## [EXERCISE DATA]
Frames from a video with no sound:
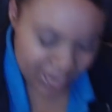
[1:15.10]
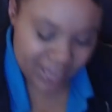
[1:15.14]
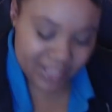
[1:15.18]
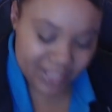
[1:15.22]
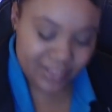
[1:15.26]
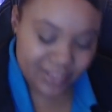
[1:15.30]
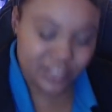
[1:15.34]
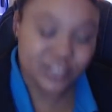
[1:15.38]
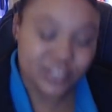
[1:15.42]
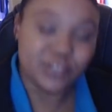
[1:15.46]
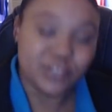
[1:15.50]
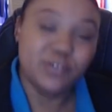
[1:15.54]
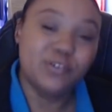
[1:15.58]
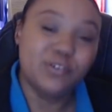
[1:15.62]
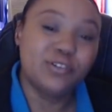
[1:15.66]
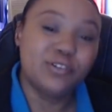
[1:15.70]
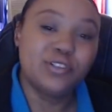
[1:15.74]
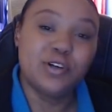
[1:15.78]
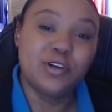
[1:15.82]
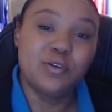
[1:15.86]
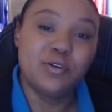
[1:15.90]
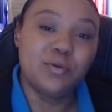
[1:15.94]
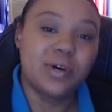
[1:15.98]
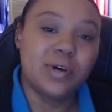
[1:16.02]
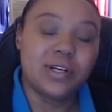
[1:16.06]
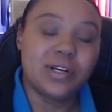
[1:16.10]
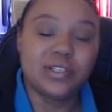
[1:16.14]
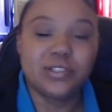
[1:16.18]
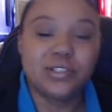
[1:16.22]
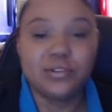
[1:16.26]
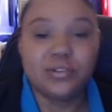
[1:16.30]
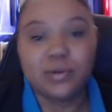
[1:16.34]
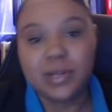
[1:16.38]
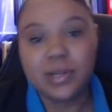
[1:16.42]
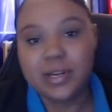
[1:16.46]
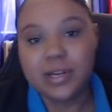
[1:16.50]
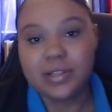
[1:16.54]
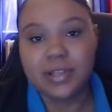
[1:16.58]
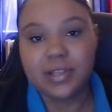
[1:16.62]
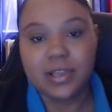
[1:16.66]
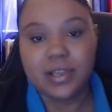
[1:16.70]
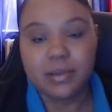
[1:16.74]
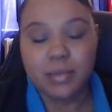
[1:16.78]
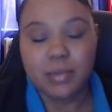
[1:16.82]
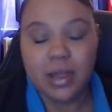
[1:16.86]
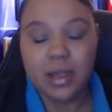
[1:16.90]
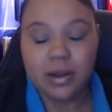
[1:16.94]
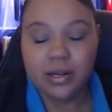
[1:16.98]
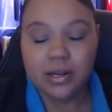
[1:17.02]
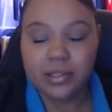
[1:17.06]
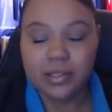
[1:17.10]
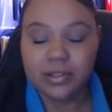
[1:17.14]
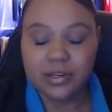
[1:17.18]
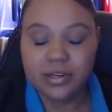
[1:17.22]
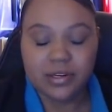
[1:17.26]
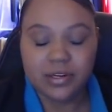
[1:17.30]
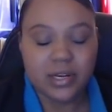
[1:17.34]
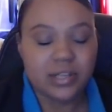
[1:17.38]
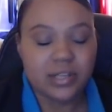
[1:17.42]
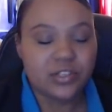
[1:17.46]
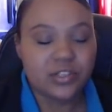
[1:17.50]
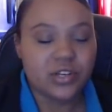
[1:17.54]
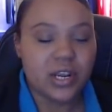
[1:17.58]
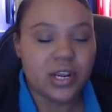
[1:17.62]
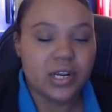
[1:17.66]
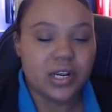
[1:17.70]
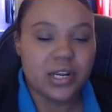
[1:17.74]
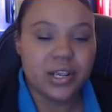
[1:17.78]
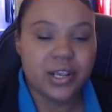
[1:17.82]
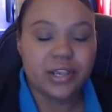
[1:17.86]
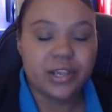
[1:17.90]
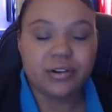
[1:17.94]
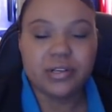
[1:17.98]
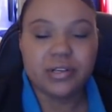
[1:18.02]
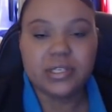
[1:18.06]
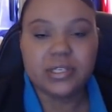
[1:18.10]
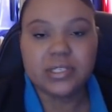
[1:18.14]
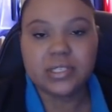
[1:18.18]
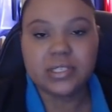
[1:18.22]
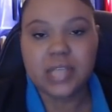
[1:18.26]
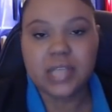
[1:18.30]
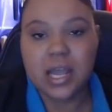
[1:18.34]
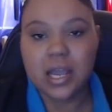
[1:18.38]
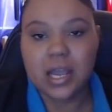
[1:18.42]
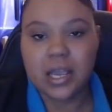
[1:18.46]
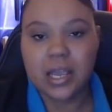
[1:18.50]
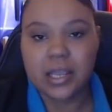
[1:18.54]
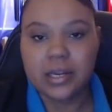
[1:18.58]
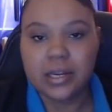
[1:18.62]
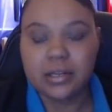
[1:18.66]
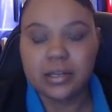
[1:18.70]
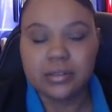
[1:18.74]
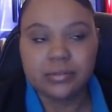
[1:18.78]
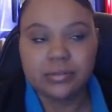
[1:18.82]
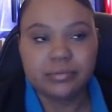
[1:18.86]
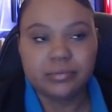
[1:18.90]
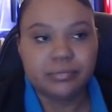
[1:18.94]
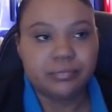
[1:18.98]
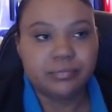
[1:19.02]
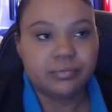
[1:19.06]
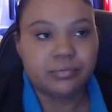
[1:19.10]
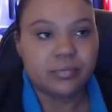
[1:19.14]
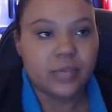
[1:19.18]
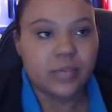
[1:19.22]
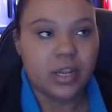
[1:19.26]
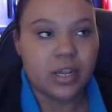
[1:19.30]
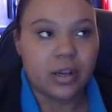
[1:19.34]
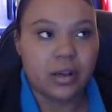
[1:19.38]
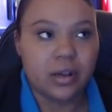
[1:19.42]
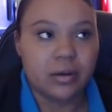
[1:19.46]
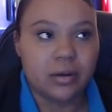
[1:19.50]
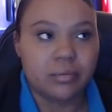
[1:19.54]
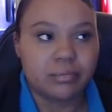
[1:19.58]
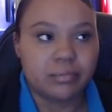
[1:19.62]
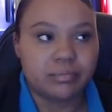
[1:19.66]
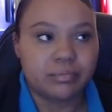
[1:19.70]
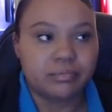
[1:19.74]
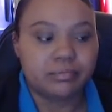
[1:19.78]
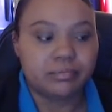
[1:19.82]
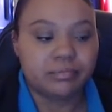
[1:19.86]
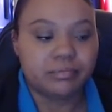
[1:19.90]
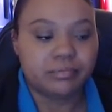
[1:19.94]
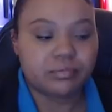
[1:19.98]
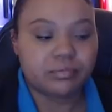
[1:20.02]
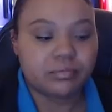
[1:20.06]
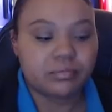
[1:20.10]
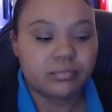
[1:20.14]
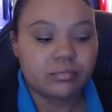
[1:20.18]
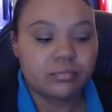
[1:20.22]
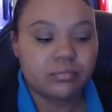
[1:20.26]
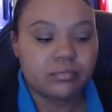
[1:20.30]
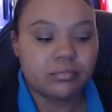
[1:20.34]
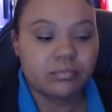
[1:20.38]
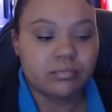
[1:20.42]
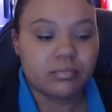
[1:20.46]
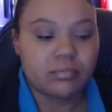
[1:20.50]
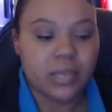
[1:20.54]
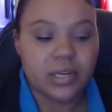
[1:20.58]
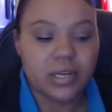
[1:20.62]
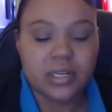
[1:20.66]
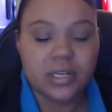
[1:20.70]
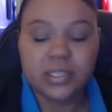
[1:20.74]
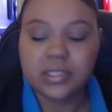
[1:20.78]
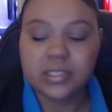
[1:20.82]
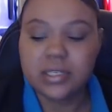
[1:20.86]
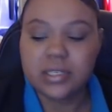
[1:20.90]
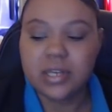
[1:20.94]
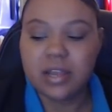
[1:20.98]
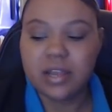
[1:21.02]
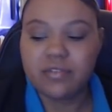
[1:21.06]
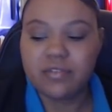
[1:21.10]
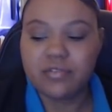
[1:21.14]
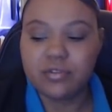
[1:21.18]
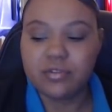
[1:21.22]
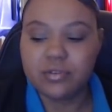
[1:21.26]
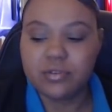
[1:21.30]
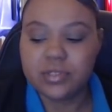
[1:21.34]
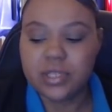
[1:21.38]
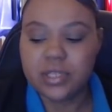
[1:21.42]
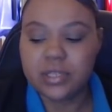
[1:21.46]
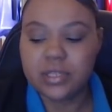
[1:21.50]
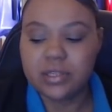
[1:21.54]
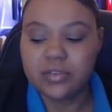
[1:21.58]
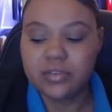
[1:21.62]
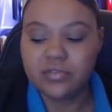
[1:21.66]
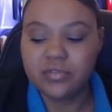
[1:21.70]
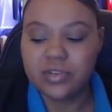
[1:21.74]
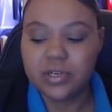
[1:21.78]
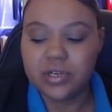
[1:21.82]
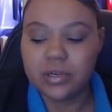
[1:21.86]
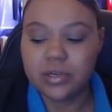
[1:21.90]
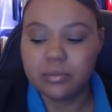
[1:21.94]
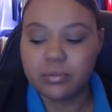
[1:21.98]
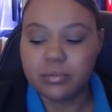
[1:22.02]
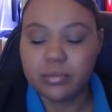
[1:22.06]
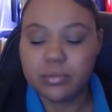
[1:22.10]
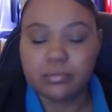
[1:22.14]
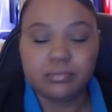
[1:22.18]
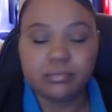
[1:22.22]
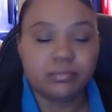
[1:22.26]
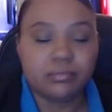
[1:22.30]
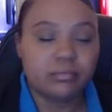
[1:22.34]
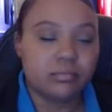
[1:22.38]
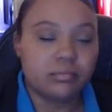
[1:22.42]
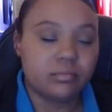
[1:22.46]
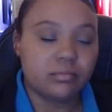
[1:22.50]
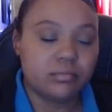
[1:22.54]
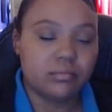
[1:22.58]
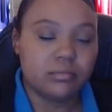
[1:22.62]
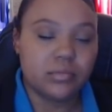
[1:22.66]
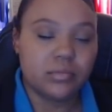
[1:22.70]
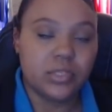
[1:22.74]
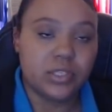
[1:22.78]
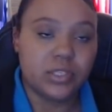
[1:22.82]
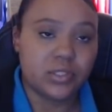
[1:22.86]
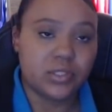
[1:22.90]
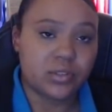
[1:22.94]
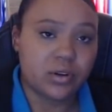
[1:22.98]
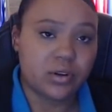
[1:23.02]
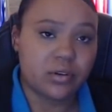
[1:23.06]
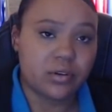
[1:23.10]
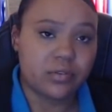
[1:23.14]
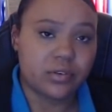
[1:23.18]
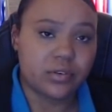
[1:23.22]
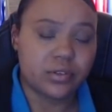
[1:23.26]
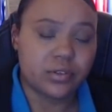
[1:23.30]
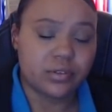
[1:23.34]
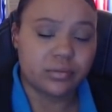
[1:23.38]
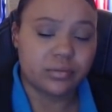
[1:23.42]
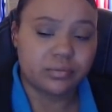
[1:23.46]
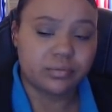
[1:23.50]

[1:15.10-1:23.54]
The school don't want to do anything about it. They're not trying to hear his side. My niece and nephews, they live in East Hartford.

## [TO DO]
Return the listing unchanged, but drop every picture.

## [COMPLETED EXERCISE]
Frames from a video with no sound:
[1:15.10]
[1:15.14]
[1:15.18]
[1:15.22]
[1:15.26]
[1:15.30]
[1:15.34]
[1:15.38]
[1:15.42]
[1:15.46]
[1:15.50]
[1:15.54]
[1:15.58]
[1:15.62]
[1:15.66]
[1:15.70]
[1:15.74]
[1:15.78]
[1:15.82]
[1:15.86]
[1:15.90]
[1:15.94]
[1:15.98]
[1:16.02]
[1:16.06]
[1:16.10]
[1:16.14]
[1:16.18]
[1:16.22]
[1:16.26]
[1:16.30]
[1:16.34]
[1:16.38]
[1:16.42]
[1:16.46]
[1:16.50]
[1:16.54]
[1:16.58]
[1:16.62]
[1:16.66]
[1:16.70]
[1:16.74]
[1:16.78]
[1:16.82]
[1:16.86]
[1:16.90]
[1:16.94]
[1:16.98]
[1:17.02]
[1:17.06]
[1:17.10]
[1:17.14]
[1:17.18]
[1:17.22]
[1:17.26]
[1:17.30]
[1:17.34]
[1:17.38]
[1:17.42]
[1:17.46]
[1:17.50]
[1:17.54]
[1:17.58]
[1:17.62]
[1:17.66]
[1:17.70]
[1:17.74]
[1:17.78]
[1:17.82]
[1:17.86]
[1:17.90]
[1:17.94]
[1:17.98]
[1:18.02]
[1:18.06]
[1:18.10]
[1:18.14]
[1:18.18]
[1:18.22]
[1:18.26]
[1:18.30]
[1:18.34]
[1:18.38]
[1:18.42]
[1:18.46]
[1:18.50]
[1:18.54]
[1:18.58]
[1:18.62]
[1:18.66]
[1:18.70]
[1:18.74]
[1:18.78]
[1:18.82]
[1:18.86]
[1:18.90]
[1:18.94]
[1:18.98]
[1:19.02]
[1:19.06]
[1:19.10]
[1:19.14]
[1:19.18]
[1:19.22]
[1:19.26]
[1:19.30]
[1:19.34]
[1:19.38]
[1:19.42]
[1:19.46]
[1:19.50]
[1:19.54]
[1:19.58]
[1:19.62]
[1:19.66]
[1:19.70]
[1:19.74]
[1:19.78]
[1:19.82]
[1:19.86]
[1:19.90]
[1:19.94]
[1:19.98]
[1:20.02]
[1:20.06]
[1:20.10]
[1:20.14]
[1:20.18]
[1:20.22]
[1:20.26]
[1:20.30]
[1:20.34]
[1:20.38]
[1:20.42]
[1:20.46]
[1:20.50]
[1:20.54]
[1:20.58]
[1:20.62]
[1:20.66]
[1:20.70]
[1:20.74]
[1:20.78]
[1:20.82]
[1:20.86]
[1:20.90]
[1:20.94]
[1:20.98]
[1:21.02]
[1:21.06]
[1:21.10]
[1:21.14]
[1:21.18]
[1:21.22]
[1:21.26]
[1:21.30]
[1:21.34]
[1:21.38]
[1:21.42]
[1:21.46]
[1:21.50]
[1:21.54]
[1:21.58]
[1:21.62]
[1:21.66]
[1:21.70]
[1:21.74]
[1:21.78]
[1:21.82]
[1:21.86]
[1:21.90]
[1:21.94]
[1:21.98]
[1:22.02]
[1:22.06]
[1:22.10]
[1:22.14]
[1:22.18]
[1:22.22]
[1:22.26]
[1:22.30]
[1:22.34]
[1:22.38]
[1:22.42]
[1:22.46]
[1:22.50]
[1:22.54]
[1:22.58]
[1:22.62]
[1:22.66]
[1:22.70]
[1:22.74]
[1:22.78]
[1:22.82]
[1:22.86]
[1:22.90]
[1:22.94]
[1:22.98]
[1:23.02]
[1:23.06]
[1:23.10]
[1:23.14]
[1:23.18]
[1:23.22]
[1:23.26]
[1:23.30]
[1:23.34]
[1:23.38]
[1:23.42]
[1:23.46]
[1:23.50]

[1:15.10-1:23.54]
The school don't want to do anything about it. They're not trying to hear his side. My niece and nephews, they live in East Hartford.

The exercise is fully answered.